Face à la Grande Dépression, l'économiste Irving Fisher rompt avec ses anciennes théories et réfléchit à l'existence de mécanismes qui empêchent l'autorégulation des marchés. Il s'intéresse notamment à la question de la déflation (baisse généralisée du niveau des prix dans une économie), qui touche alors les États-Unis. Il remarque qu'entre 1929 et 1933, la chute du niveau des prix a causé une augmentation des poids de la dette[1].

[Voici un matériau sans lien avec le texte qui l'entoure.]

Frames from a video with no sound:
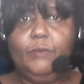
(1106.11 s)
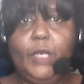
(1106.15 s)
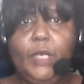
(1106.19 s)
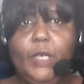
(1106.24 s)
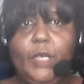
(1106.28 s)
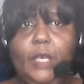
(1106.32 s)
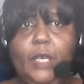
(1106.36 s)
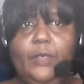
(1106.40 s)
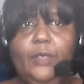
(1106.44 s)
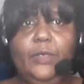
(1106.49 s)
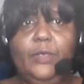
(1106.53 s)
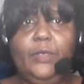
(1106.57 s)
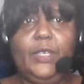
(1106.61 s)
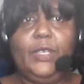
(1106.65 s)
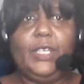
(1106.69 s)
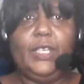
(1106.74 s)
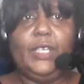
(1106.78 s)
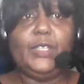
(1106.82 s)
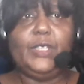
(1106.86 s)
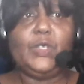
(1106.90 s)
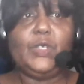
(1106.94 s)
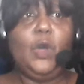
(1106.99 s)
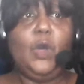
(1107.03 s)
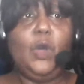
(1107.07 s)
this
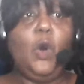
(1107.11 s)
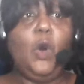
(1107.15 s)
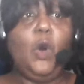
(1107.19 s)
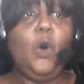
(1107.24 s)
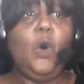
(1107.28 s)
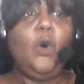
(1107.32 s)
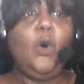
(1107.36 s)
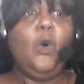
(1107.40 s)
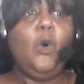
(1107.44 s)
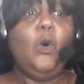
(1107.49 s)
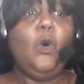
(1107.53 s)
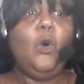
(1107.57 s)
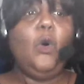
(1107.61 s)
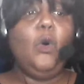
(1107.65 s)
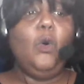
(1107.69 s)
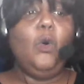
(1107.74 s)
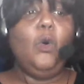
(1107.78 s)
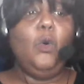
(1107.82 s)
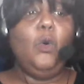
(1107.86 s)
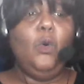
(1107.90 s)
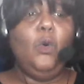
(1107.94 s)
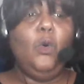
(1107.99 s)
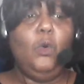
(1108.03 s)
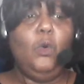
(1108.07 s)
whole
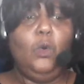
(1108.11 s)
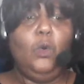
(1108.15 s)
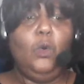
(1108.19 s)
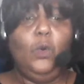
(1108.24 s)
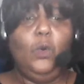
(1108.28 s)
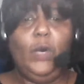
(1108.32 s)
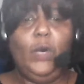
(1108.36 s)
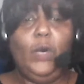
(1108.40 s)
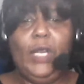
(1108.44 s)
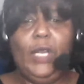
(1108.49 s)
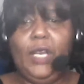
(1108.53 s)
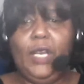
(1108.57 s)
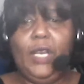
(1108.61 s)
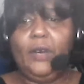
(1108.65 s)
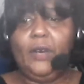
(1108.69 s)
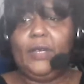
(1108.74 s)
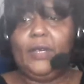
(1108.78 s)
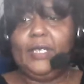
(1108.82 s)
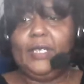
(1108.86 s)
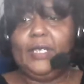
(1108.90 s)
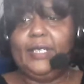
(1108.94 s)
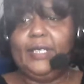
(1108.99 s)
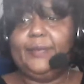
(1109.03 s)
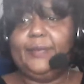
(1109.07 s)

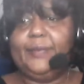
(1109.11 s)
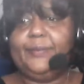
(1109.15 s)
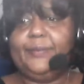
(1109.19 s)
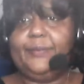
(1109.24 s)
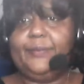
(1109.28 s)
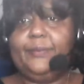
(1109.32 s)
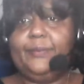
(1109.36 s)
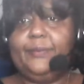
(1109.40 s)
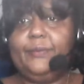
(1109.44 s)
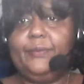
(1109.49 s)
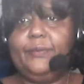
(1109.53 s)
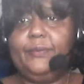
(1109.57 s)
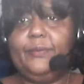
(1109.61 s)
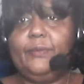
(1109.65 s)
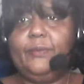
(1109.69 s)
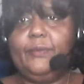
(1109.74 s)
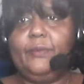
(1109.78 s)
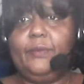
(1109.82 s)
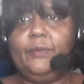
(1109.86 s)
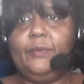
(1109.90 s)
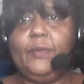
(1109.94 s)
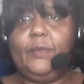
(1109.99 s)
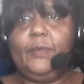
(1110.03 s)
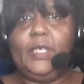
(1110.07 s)
area
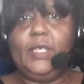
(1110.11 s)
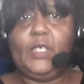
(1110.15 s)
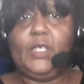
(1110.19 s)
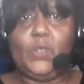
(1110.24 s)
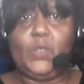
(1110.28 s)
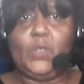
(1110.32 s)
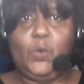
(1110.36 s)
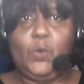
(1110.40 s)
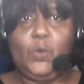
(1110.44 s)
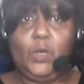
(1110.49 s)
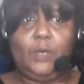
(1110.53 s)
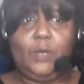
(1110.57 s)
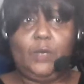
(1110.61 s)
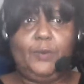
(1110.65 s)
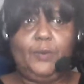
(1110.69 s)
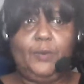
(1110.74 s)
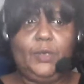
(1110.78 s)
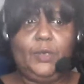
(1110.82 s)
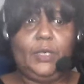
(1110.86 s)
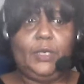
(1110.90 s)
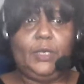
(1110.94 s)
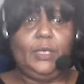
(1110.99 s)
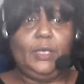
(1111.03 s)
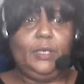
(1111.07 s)
is the workbook.
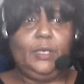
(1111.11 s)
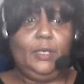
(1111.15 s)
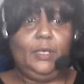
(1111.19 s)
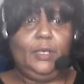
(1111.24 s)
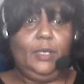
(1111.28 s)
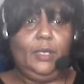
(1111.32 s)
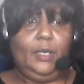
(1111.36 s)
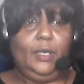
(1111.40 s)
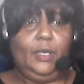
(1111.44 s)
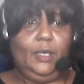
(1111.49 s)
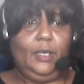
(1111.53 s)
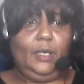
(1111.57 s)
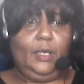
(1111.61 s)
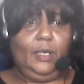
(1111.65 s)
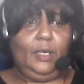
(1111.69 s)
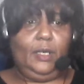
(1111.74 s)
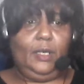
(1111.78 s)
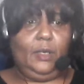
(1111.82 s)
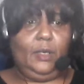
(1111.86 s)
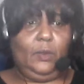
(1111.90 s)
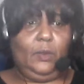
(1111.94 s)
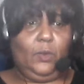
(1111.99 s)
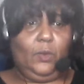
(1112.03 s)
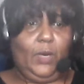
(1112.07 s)

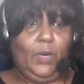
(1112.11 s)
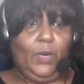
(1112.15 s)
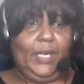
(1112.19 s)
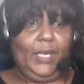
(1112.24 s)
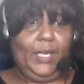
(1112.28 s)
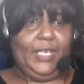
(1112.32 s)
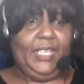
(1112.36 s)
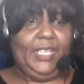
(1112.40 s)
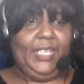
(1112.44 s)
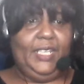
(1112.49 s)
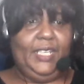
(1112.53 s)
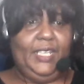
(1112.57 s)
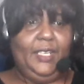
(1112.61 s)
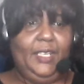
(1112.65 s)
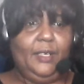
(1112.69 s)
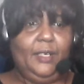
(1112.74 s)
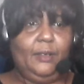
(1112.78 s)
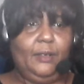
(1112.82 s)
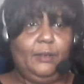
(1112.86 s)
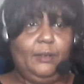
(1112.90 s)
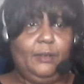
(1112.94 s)
Right here,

La déflation de bilan est liée à une réduction relative de la valeur des actifs (de la richesse) de l'entreprise par rapport à son passif, c'est-à-dire ses engagements[2]. Même dans le cas où la valeur des actifs reste la même en valeur nominale, l'augmentation de la dette la réduit en valeur relative[1]. La récession de bilan est dangereuse en ce qu'elle signifie que l'économie ne manque pas seulement de liquidités (ce qui peut être réglé par une politique monétaire reflationniste) : les entreprises sont frappées par un manque de fonds propres, et son capital fond, ce qui accroît son risque d'insolvabilité[1].
L'effet de ce mécanisme de déflation par la dette sur le bilan des entreprises est appelé en 2011 par Richard Koo la « déflation de bilan »[3].